Depilling – week two-and-a-half
There is a very annoying side effect. It’s as though, whenever I move, my brain moves rather more slowly than everything else. Think stomach-in-lift experience. But permanently, prompted by anything more than the most gentle and regal turning of the head. A cross between slightly-pissed-while-very-tired and the up and down motion you get walking on dry land after a long boat trip in rough weather.

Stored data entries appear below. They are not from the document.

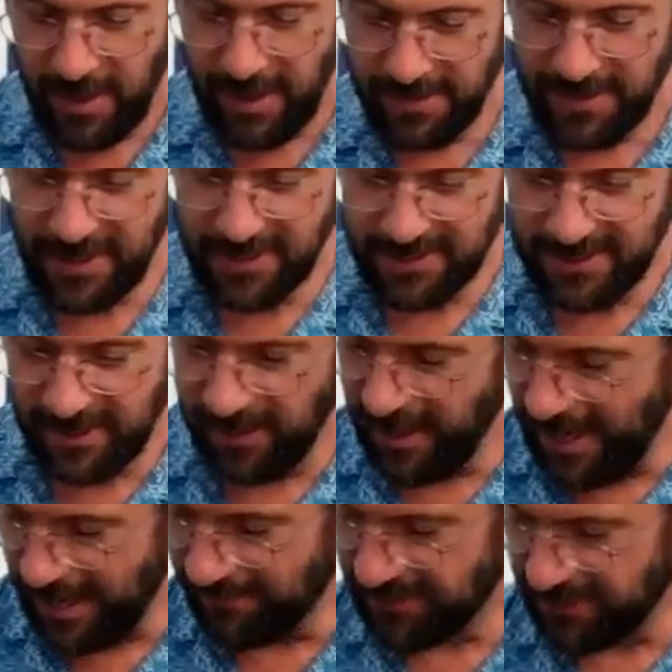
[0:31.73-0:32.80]
And these still
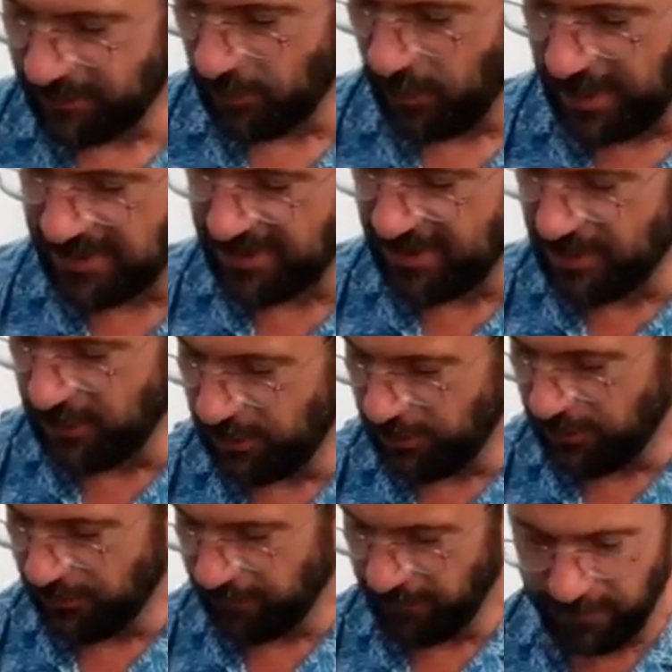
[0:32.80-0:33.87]
have some residue
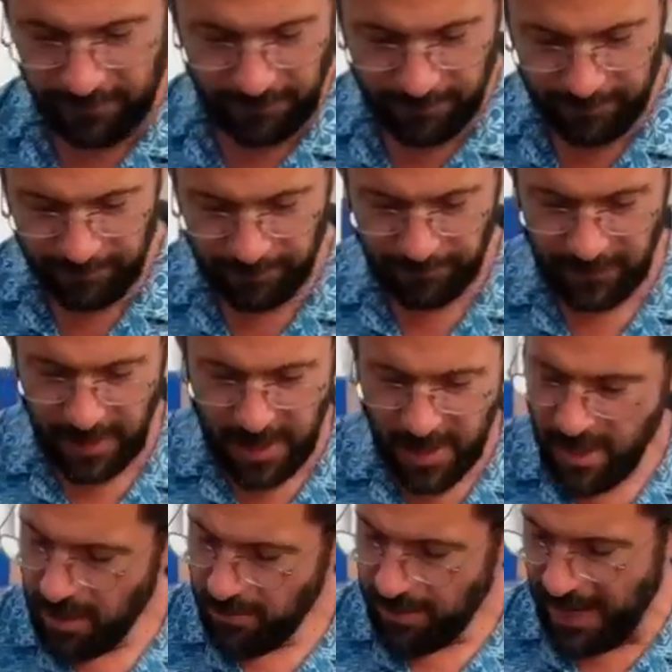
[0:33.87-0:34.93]
from
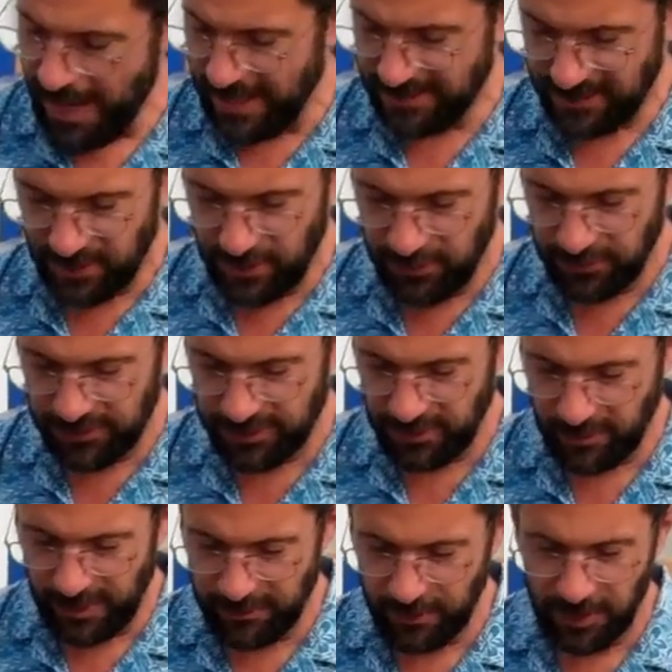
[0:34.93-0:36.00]
past use, so
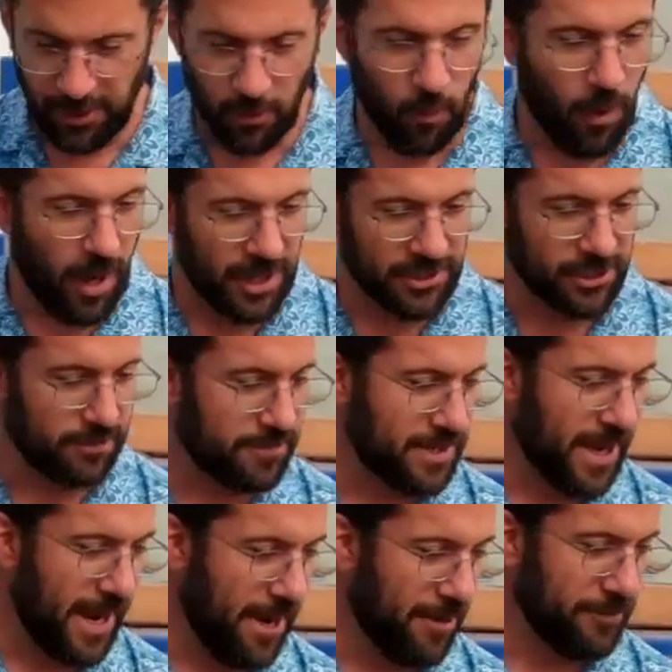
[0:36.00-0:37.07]
I'm going to wash them
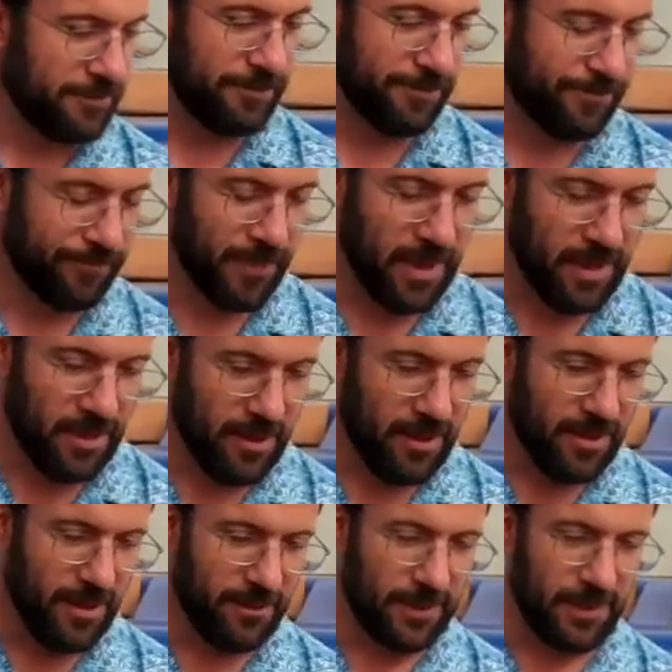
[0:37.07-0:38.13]
down,
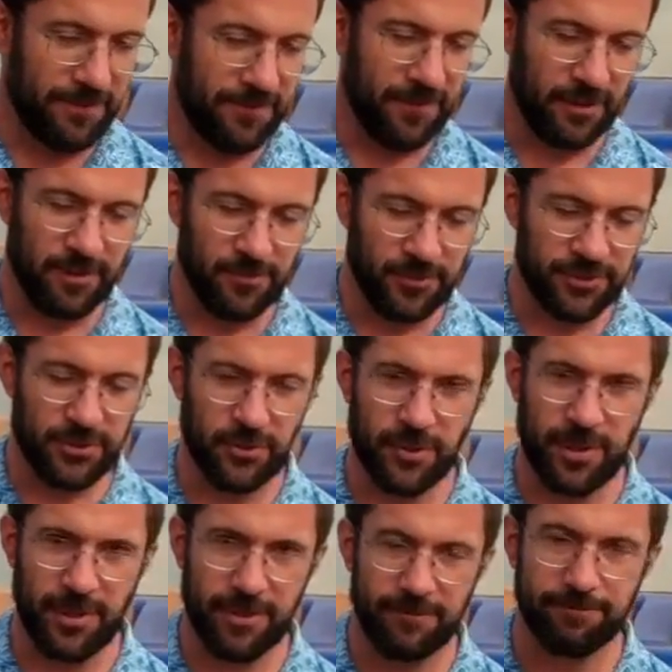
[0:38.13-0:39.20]
and then I'm going to fill them with
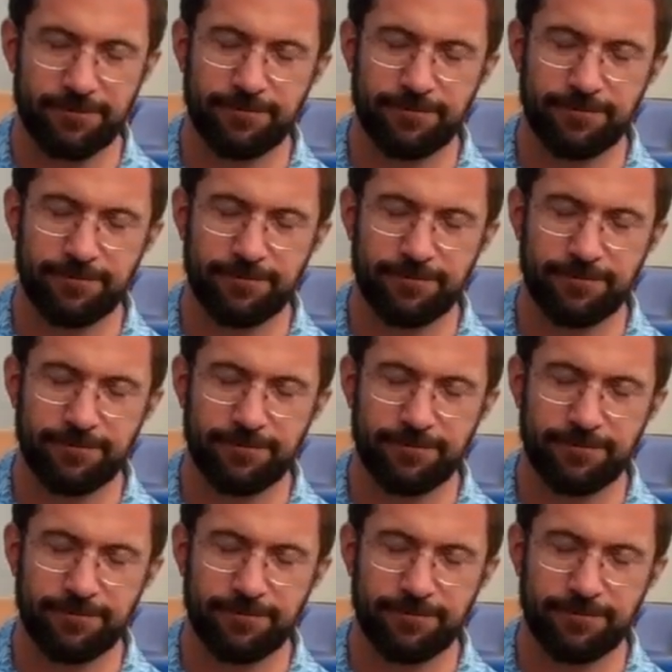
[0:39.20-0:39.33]
soil.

At first I thought hey, this isn’t so bad. Not nearly as bad as the drooling catatonia of starting to take SSRIs. It’ll pass, I thought. It’s nothing, I thought.
Well it hasn’t and it isn’t and I’m getting pretty pissed off with it. Even, on occasion, sick of it. As in nauseous.
Otherwise life seems… hmm. To have a bit of a sting to it. To be complex. Annoying. Exciting. Tiring. And zesty. None of which is necessarily bad, in small amounts.